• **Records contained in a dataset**
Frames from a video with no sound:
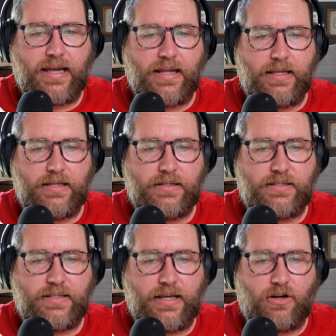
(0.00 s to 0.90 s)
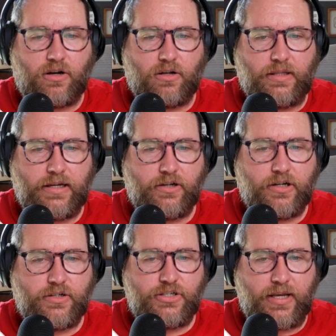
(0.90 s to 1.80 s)
is that our
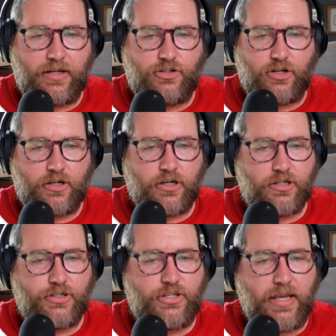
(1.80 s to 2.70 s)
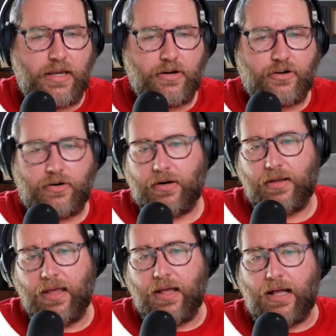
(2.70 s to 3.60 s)
lighters and darkers here
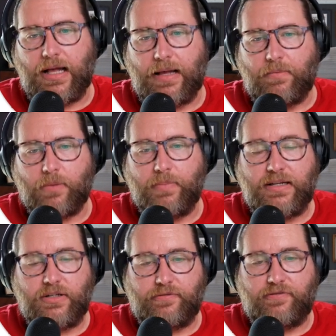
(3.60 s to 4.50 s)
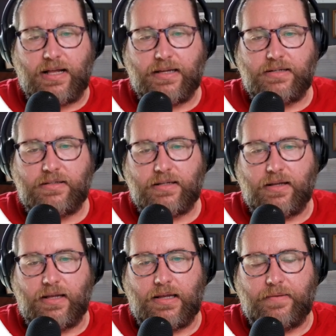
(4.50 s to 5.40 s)
are being defined,
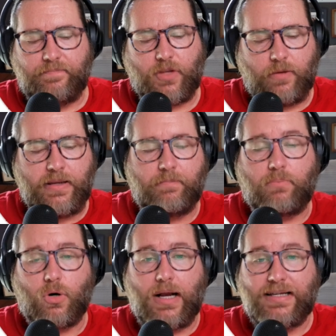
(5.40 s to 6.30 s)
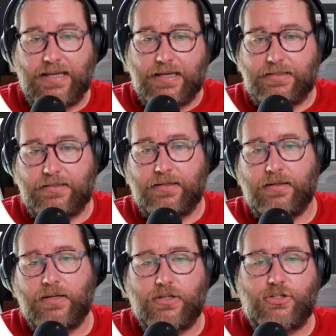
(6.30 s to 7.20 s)
are being processed.
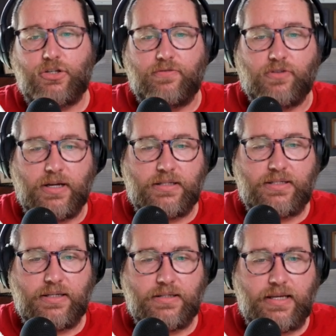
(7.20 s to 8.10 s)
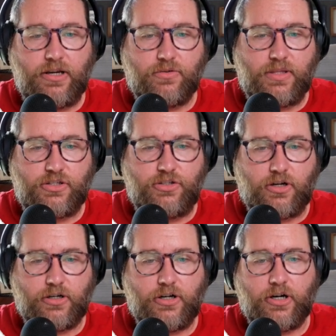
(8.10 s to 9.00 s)
So for instance, here this
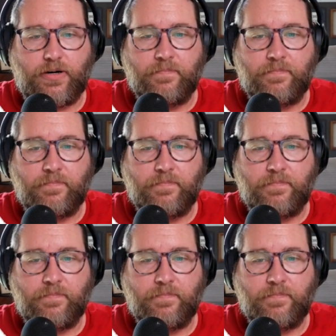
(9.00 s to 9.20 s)
darker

• **REQUIRED WORK**
The entries above should be written out in full, and any picture in them left out.

• **ANSWER SECTION**
Frames from a video with no sound:
(0.00 s to 0.90 s)
(0.90 s to 1.80 s)
is that our
(1.80 s to 2.70 s)
(2.70 s to 3.60 s)
lighters and darkers here
(3.60 s to 4.50 s)
(4.50 s to 5.40 s)
are being defined,
(5.40 s to 6.30 s)
(6.30 s to 7.20 s)
are being processed.
(7.20 s to 8.10 s)
(8.10 s to 9.00 s)
So for instance, here this
(9.00 s to 9.20 s)
darker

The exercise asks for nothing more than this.